→ **Exercise**:
Restate the records in their entirety, word for word.

→ **Provided entries**:
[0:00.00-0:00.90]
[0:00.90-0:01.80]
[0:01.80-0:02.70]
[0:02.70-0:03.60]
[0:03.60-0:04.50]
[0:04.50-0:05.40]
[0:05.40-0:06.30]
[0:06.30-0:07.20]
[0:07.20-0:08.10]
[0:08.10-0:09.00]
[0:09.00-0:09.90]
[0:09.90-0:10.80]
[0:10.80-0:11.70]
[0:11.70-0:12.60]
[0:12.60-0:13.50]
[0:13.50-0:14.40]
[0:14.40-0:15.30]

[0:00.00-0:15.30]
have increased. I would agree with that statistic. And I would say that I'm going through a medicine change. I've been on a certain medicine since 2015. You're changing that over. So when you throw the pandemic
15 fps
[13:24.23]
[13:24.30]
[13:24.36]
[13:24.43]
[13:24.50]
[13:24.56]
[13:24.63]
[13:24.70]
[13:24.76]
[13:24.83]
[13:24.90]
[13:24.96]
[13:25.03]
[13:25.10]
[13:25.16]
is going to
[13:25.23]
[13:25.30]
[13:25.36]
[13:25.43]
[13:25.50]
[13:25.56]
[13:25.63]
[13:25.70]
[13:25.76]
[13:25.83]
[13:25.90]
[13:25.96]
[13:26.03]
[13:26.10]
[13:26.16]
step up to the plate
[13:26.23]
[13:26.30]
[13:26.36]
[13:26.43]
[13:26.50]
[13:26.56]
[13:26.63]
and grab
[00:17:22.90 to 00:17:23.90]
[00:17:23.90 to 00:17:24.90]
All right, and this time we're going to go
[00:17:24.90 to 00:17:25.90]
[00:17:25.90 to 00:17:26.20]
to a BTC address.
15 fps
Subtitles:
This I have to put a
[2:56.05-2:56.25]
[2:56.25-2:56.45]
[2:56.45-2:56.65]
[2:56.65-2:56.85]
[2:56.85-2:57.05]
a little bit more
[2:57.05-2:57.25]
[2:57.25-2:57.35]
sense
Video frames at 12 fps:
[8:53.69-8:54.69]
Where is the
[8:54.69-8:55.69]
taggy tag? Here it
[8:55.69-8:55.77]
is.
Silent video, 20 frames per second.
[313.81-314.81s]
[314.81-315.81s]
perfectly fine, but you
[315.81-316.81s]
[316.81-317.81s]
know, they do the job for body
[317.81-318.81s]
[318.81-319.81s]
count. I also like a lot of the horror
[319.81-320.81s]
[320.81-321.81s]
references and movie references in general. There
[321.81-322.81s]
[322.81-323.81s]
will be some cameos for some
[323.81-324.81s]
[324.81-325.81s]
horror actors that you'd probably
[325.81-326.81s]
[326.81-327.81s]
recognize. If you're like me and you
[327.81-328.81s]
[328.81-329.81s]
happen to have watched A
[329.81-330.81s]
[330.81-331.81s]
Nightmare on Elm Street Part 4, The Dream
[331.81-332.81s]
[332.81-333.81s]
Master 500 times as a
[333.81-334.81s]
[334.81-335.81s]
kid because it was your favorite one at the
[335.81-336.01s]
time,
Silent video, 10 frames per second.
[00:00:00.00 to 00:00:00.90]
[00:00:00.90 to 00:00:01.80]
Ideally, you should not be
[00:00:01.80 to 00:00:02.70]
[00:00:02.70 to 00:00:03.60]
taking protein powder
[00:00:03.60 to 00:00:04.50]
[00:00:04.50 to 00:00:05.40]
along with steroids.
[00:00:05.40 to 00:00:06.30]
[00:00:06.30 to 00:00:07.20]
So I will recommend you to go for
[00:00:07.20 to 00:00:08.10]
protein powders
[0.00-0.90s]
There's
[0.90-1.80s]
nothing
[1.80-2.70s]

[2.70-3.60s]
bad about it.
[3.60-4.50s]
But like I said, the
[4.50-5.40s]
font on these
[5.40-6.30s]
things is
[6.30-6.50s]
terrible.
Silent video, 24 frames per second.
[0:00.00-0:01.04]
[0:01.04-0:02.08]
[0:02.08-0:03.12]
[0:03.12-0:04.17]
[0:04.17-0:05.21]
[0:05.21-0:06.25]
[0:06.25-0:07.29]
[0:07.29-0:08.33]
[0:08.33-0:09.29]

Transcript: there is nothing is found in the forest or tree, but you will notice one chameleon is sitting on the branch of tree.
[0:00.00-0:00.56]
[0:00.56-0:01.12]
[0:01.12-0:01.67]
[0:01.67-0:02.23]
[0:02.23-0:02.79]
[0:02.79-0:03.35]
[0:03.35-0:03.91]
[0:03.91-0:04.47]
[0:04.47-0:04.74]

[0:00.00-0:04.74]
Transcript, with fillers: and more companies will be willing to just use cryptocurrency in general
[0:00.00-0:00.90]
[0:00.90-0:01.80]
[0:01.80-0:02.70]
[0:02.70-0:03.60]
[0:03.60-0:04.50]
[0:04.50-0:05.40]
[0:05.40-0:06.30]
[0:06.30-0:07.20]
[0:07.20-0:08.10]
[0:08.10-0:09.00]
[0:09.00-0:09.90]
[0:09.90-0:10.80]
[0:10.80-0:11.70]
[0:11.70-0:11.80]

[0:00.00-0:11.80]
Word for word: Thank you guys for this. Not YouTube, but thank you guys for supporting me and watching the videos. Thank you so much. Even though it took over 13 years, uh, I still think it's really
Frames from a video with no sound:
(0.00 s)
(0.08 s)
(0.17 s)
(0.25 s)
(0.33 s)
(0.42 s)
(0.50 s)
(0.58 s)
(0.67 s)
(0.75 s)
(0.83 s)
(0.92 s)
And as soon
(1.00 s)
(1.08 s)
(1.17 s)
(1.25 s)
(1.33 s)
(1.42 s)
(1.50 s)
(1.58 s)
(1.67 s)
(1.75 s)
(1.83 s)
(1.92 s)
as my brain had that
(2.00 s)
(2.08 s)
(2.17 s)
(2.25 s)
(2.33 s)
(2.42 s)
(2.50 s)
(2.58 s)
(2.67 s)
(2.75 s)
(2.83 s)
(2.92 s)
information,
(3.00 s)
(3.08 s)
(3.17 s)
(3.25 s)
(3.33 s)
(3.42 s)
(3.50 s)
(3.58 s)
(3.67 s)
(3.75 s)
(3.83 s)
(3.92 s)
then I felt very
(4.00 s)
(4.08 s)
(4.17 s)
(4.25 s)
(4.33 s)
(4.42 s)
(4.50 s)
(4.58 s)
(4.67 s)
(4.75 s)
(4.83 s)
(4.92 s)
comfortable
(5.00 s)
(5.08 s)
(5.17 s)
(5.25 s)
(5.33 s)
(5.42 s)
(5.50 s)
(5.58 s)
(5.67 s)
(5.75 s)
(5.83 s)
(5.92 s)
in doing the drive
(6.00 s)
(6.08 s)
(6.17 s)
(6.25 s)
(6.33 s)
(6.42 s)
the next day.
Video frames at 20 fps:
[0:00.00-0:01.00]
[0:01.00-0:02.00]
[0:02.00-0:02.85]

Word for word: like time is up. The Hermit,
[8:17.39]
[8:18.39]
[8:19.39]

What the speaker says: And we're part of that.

→ **Answer to this task**:
[0:00.00-0:00.90]
[0:00.90-0:01.80]
[0:01.80-0:02.70]
[0:02.70-0:03.60]
[0:03.60-0:04.50]
[0:04.50-0:05.40]
[0:05.40-0:06.30]
[0:06.30-0:07.20]
[0:07.20-0:08.10]
[0:08.10-0:09.00]
[0:09.00-0:09.90]
[0:09.90-0:10.80]
[0:10.80-0:11.70]
[0:11.70-0:12.60]
[0:12.60-0:13.50]
[0:13.50-0:14.40]
[0:14.40-0:15.30]

[0:00.00-0:15.30]
have increased. I would agree with that statistic. And I would say that I'm going through a medicine change. I've been on a certain medicine since 2015. You're changing that over. So when you throw the pandemic
15 fps
[13:24.23]
[13:24.30]
[13:24.36]
[13:24.43]
[13:24.50]
[13:24.56]
[13:24.63]
[13:24.70]
[13:24.76]
[13:24.83]
[13:24.90]
[13:24.96]
[13:25.03]
[13:25.10]
[13:25.16]
is going to
[13:25.23]
[13:25.30]
[13:25.36]
[13:25.43]
[13:25.50]
[13:25.56]
[13:25.63]
[13:25.70]
[13:25.76]
[13:25.83]
[13:25.90]
[13:25.96]
[13:26.03]
[13:26.10]
[13:26.16]
step up to the plate
[13:26.23]
[13:26.30]
[13:26.36]
[13:26.43]
[13:26.50]
[13:26.56]
[13:26.63]
and grab
[00:17:22.90 to 00:17:23.90]
[00:17:23.90 to 00:17:24.90]
All right, and this time we're going to go
[00:17:24.90 to 00:17:25.90]
[00:17:25.90 to 00:17:26.20]
to a BTC address.
15 fps
Subtitles:
This I have to put a
[2:56.05-2:56.25]
[2:56.25-2:56.45]
[2:56.45-2:56.65]
[2:56.65-2:56.85]
[2:56.85-2:57.05]
a little bit more
[2:57.05-2:57.25]
[2:57.25-2:57.35]
sense
Video frames at 12 fps:
[8:53.69-8:54.69]
Where is the
[8:54.69-8:55.69]
taggy tag? Here it
[8:55.69-8:55.77]
is.
Silent video, 20 frames per second.
[313.81-314.81s]
[314.81-315.81s]
perfectly fine, but you
[315.81-316.81s]
[316.81-317.81s]
know, they do the job for body
[317.81-318.81s]
[318.81-319.81s]
count. I also like a lot of the horror
[319.81-320.81s]
[320.81-321.81s]
references and movie references in general. There
[321.81-322.81s]
[322.81-323.81s]
will be some cameos for some
[323.81-324.81s]
[324.81-325.81s]
horror actors that you'd probably
[325.81-326.81s]
[326.81-327.81s]
recognize. If you're like me and you
[327.81-328.81s]
[328.81-329.81s]
happen to have watched A
[329.81-330.81s]
[330.81-331.81s]
Nightmare on Elm Street Part 4, The Dream
[331.81-332.81s]
[332.81-333.81s]
Master 500 times as a
[333.81-334.81s]
[334.81-335.81s]
kid because it was your favorite one at the
[335.81-336.01s]
time,
Silent video, 10 frames per second.
[00:00:00.00 to 00:00:00.90]
[00:00:00.90 to 00:00:01.80]
Ideally, you should not be
[00:00:01.80 to 00:00:02.70]
[00:00:02.70 to 00:00:03.60]
taking protein powder
[00:00:03.60 to 00:00:04.50]
[00:00:04.50 to 00:00:05.40]
along with steroids.
[00:00:05.40 to 00:00:06.30]
[00:00:06.30 to 00:00:07.20]
So I will recommend you to go for
[00:00:07.20 to 00:00:08.10]
protein powders
[0.00-0.90s]
There's
[0.90-1.80s]
nothing
[1.80-2.70s]

[2.70-3.60s]
bad about it.
[3.60-4.50s]
But like I said, the
[4.50-5.40s]
font on these
[5.40-6.30s]
things is
[6.30-6.50s]
terrible.
Silent video, 24 frames per second.
[0:00.00-0:01.04]
[0:01.04-0:02.08]
[0:02.08-0:03.12]
[0:03.12-0:04.17]
[0:04.17-0:05.21]
[0:05.21-0:06.25]
[0:06.25-0:07.29]
[0:07.29-0:08.33]
[0:08.33-0:09.29]

Transcript: there is nothing is found in the forest or tree, but you will notice one chameleon is sitting on the branch of tree.
[0:00.00-0:00.56]
[0:00.56-0:01.12]
[0:01.12-0:01.67]
[0:01.67-0:02.23]
[0:02.23-0:02.79]
[0:02.79-0:03.35]
[0:03.35-0:03.91]
[0:03.91-0:04.47]
[0:04.47-0:04.74]

[0:00.00-0:04.74]
Transcript, with fillers: and more companies will be willing to just use cryptocurrency in general
[0:00.00-0:00.90]
[0:00.90-0:01.80]
[0:01.80-0:02.70]
[0:02.70-0:03.60]
[0:03.60-0:04.50]
[0:04.50-0:05.40]
[0:05.40-0:06.30]
[0:06.30-0:07.20]
[0:07.20-0:08.10]
[0:08.10-0:09.00]
[0:09.00-0:09.90]
[0:09.90-0:10.80]
[0:10.80-0:11.70]
[0:11.70-0:11.80]

[0:00.00-0:11.80]
Word for word: Thank you guys for this. Not YouTube, but thank you guys for supporting me and watching the videos. Thank you so much. Even though it took over 13 years, uh, I still think it's really
Frames from a video with no sound:
(0.00 s)
(0.08 s)
(0.17 s)
(0.25 s)
(0.33 s)
(0.42 s)
(0.50 s)
(0.58 s)
(0.67 s)
(0.75 s)
(0.83 s)
(0.92 s)
And as soon
(1.00 s)
(1.08 s)
(1.17 s)
(1.25 s)
(1.33 s)
(1.42 s)
(1.50 s)
(1.58 s)
(1.67 s)
(1.75 s)
(1.83 s)
(1.92 s)
as my brain had that
(2.00 s)
(2.08 s)
(2.17 s)
(2.25 s)
(2.33 s)
(2.42 s)
(2.50 s)
(2.58 s)
(2.67 s)
(2.75 s)
(2.83 s)
(2.92 s)
information,
(3.00 s)
(3.08 s)
(3.17 s)
(3.25 s)
(3.33 s)
(3.42 s)
(3.50 s)
(3.58 s)
(3.67 s)
(3.75 s)
(3.83 s)
(3.92 s)
then I felt very
(4.00 s)
(4.08 s)
(4.17 s)
(4.25 s)
(4.33 s)
(4.42 s)
(4.50 s)
(4.58 s)
(4.67 s)
(4.75 s)
(4.83 s)
(4.92 s)
comfortable
(5.00 s)
(5.08 s)
(5.17 s)
(5.25 s)
(5.33 s)
(5.42 s)
(5.50 s)
(5.58 s)
(5.67 s)
(5.75 s)
(5.83 s)
(5.92 s)
in doing the drive
(6.00 s)
(6.08 s)
(6.17 s)
(6.25 s)
(6.33 s)
(6.42 s)
the next day.
Video frames at 20 fps:
[0:00.00-0:01.00]
[0:01.00-0:02.00]
[0:02.00-0:02.85]

Word for word: like time is up. The Hermit,
[8:17.39]
[8:18.39]
[8:19.39]

What the speaker says: And we're part of that.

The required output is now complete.